Why material loss is an economic problem
Metal powders for additive manufacturing are expensive. For titanium or special alloys, material costs can reach several hundred euros per kilogram. After each printing process, a significant portion of the powder used remains unprocessed in the workspace—a portion that is completely lost with consistent use of a wet separator.
Anyone seeking to operate additive manufacturing economically must therefore address the issue of material recovery.
This is not about fine-tuning details, but about a fundamental economic lever: the higher the proportion of reusable powder, the more stable the cost structure of the entire manufacturing process becomes.
A new process: Cyclone before wet separator
RUWAC, in collaboration with Fraunhofer IPA, has developed and tested a process that combines safety with material recovery.
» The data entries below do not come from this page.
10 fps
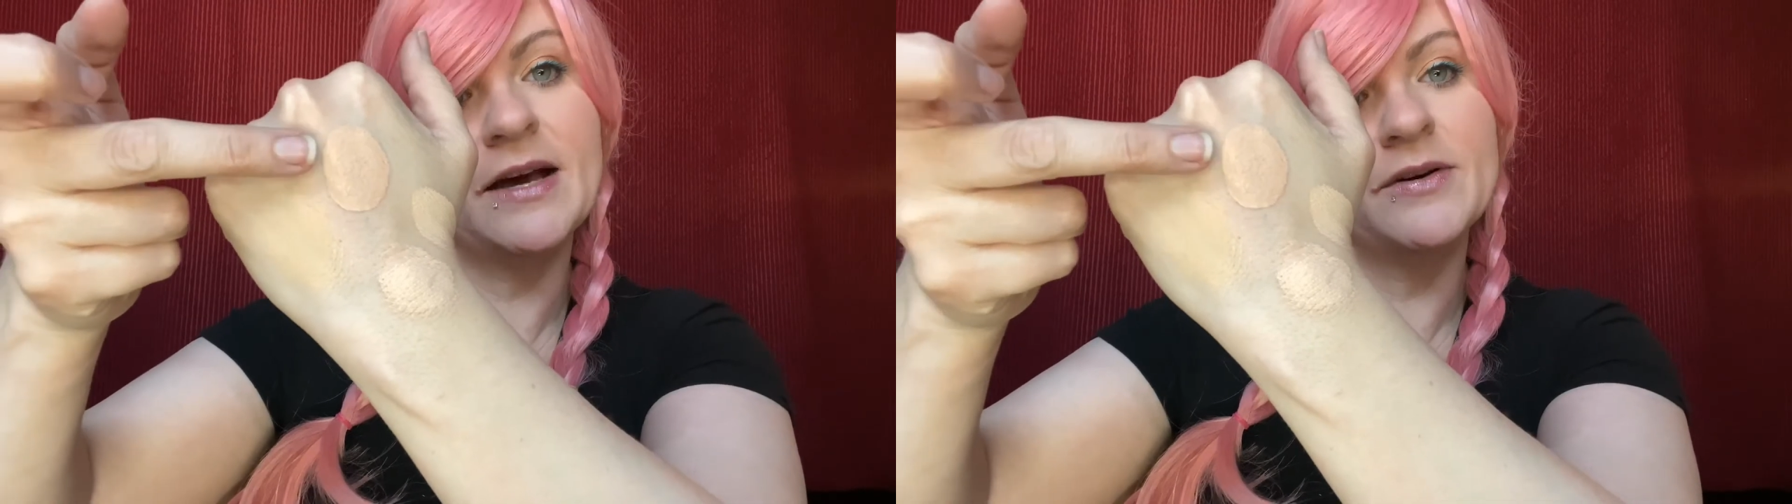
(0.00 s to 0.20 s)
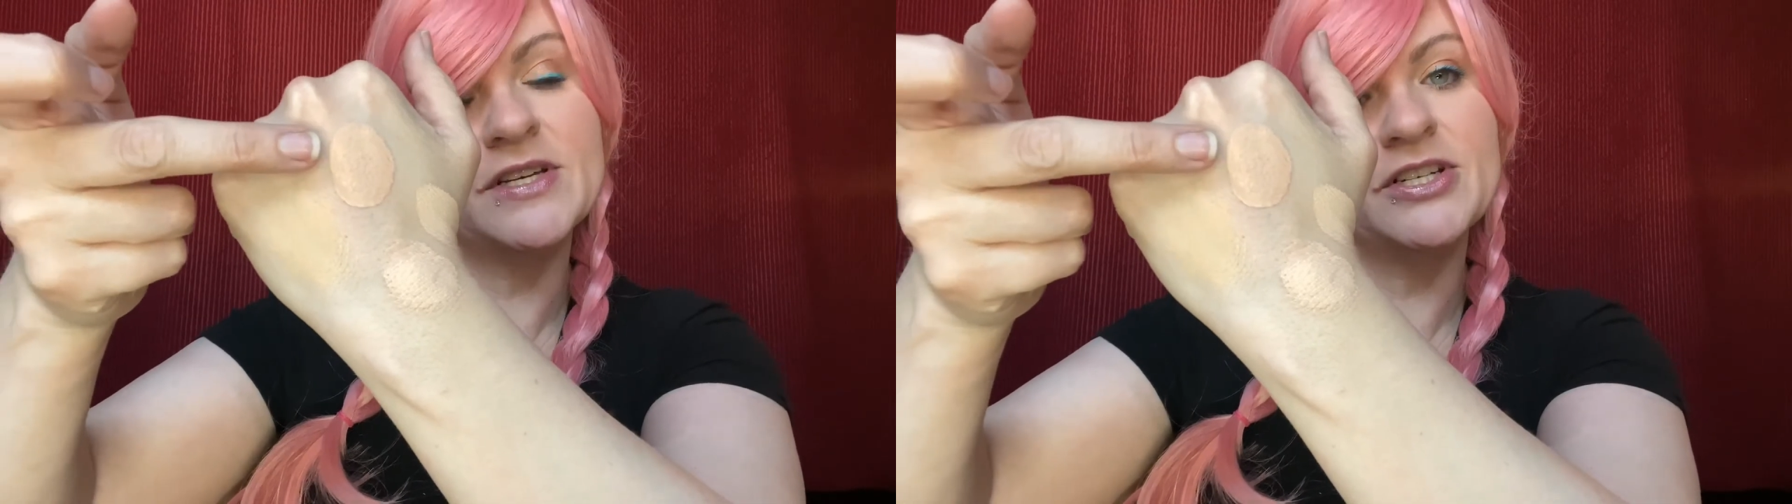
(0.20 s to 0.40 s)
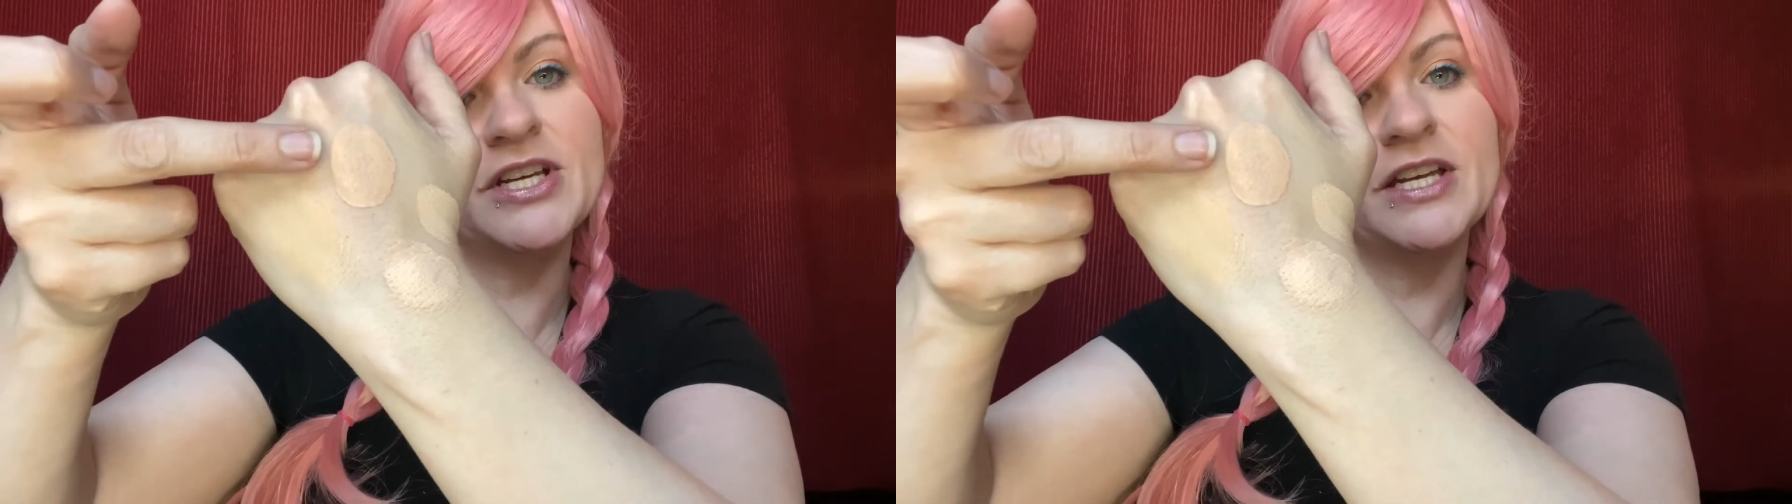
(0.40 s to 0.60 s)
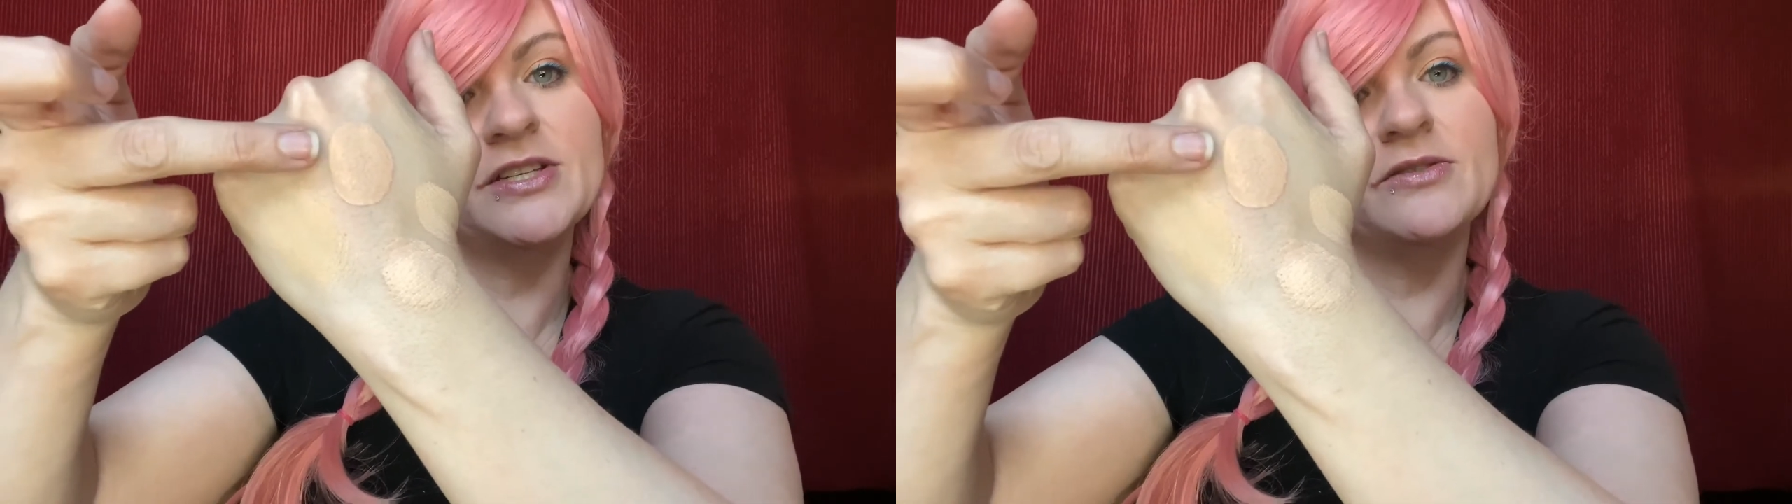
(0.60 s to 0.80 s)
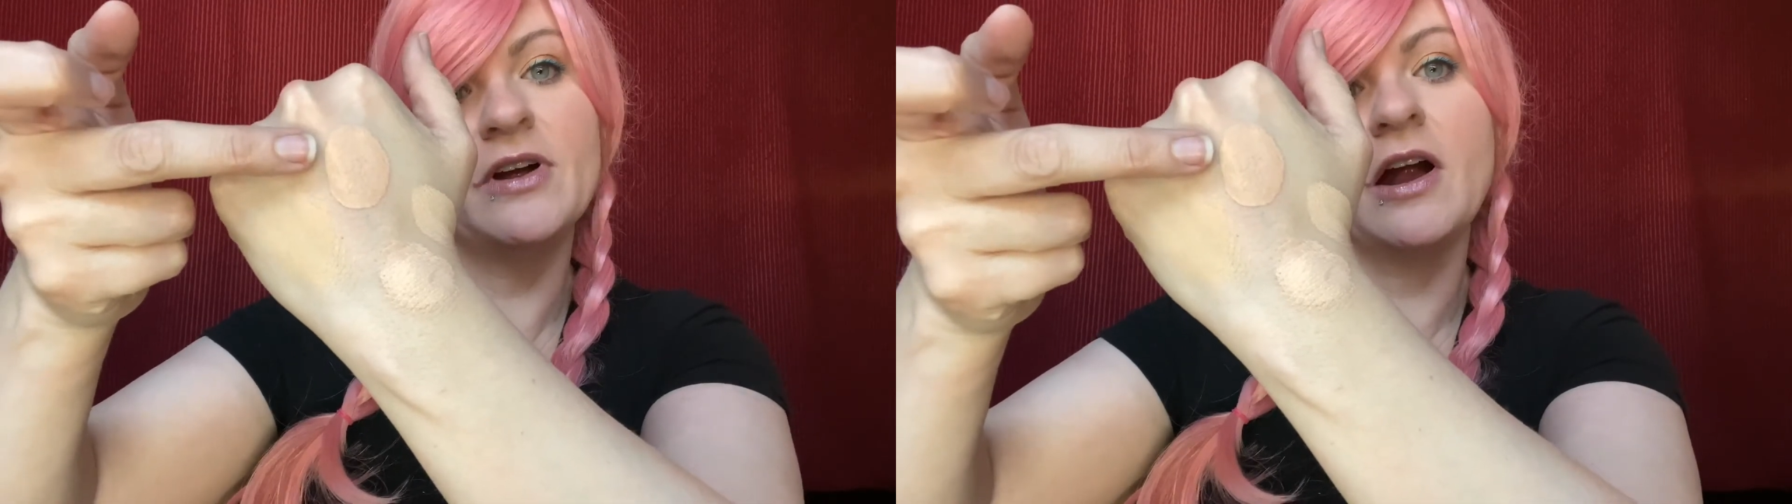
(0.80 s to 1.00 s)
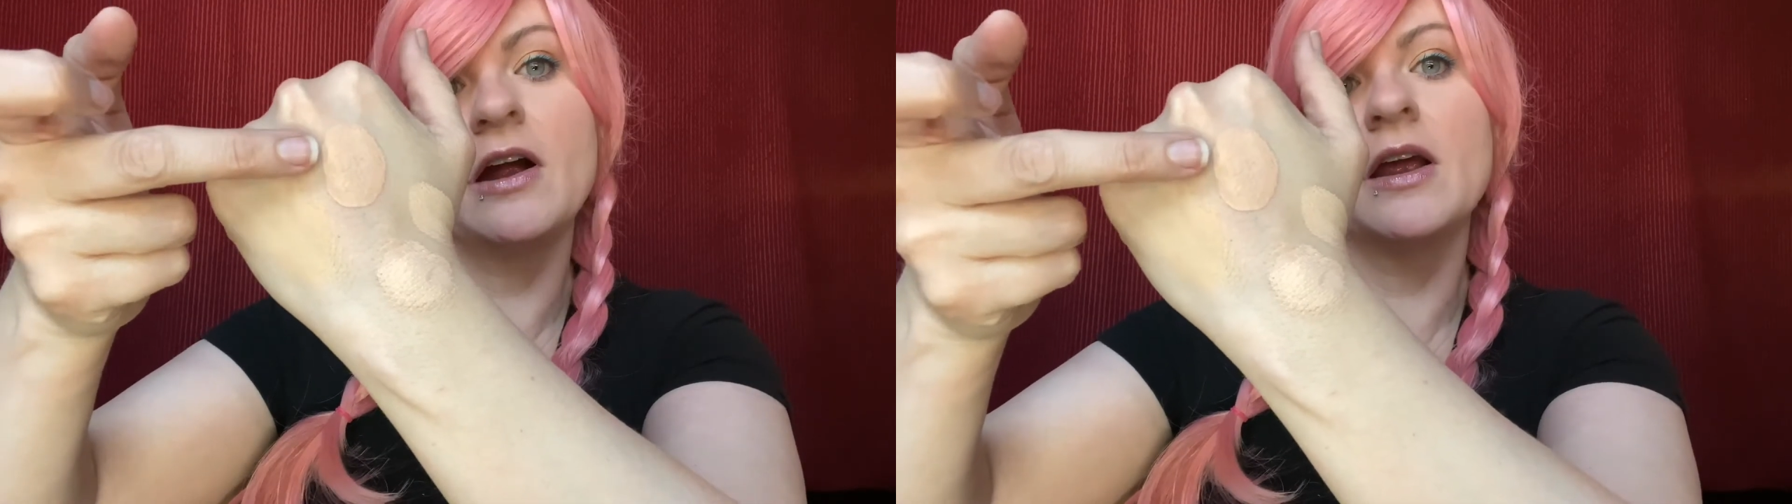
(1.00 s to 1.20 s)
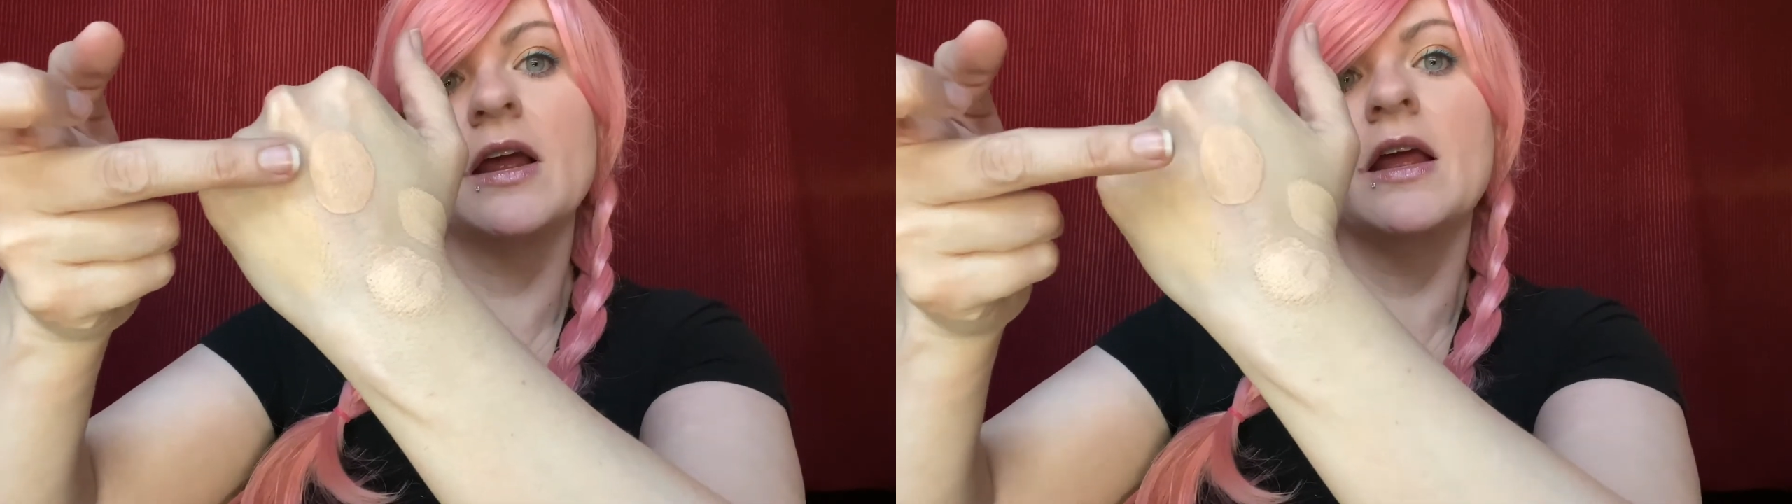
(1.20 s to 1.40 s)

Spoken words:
that was a shade too dark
The principle: A high-speed cyclone is installed upstream of the wet separator. The extracted powder first passes through the cyclone, which separates the majority of it in a dry state—that is, without contact with liquid and thus in a condition that fundamentally allows for reuse. Only the remaining fraction enters the downstream wet separator, where it is inerted and disposed of.
The results of the Fraunhofer IPA tests show that approximately 98 percent of the extracted powder is dry-separated in the cyclone. After screening and quality testing, it can be reused in production. Only about 2 percent is wet-separated.
The printing process itself remains unchanged. At the same time, the time-consuming manual cleaning step involving a brush and collection container is eliminated. The workspace is available again more quickly for the next printing job.
What this process demonstrates
Neither wet separator nor cyclone pre-separation are new technical principles. What matters is their combination—tailored to the specific requirements of reactive metal powders in additive manufacturing.
This illustrates a typical engineering principle of industrial extraction technology: Progress often arises not from new individual technologies, but from the intelligent combination of existing principles.
When approximately 98 percent of the material can be dry-separated and reused after processing, this changes not only the cleaning process—but also the economic assessment of the entire process.
Context
In additive manufacturing, extraction technology is often viewed primarily from a safety perspective. This perspective is correct—but incomplete.
This application demonstrates that extraction technology is simultaneously a matter of safety, material flow, and cost-effectiveness. What matters is not only how safely powder is removed, but also how it can be returned to the material cycle in a controlled manner.
In such applications, it becomes clear that the relevant question is not: Which component performs best? But rather: At what point in the material flow does the system intervene—and what does that enable in the subsequent process? RUWAC develops wet separators and cyclone pre-separators as coordinated system solutions because it is precisely this interaction that determines safety and cost-effectiveness.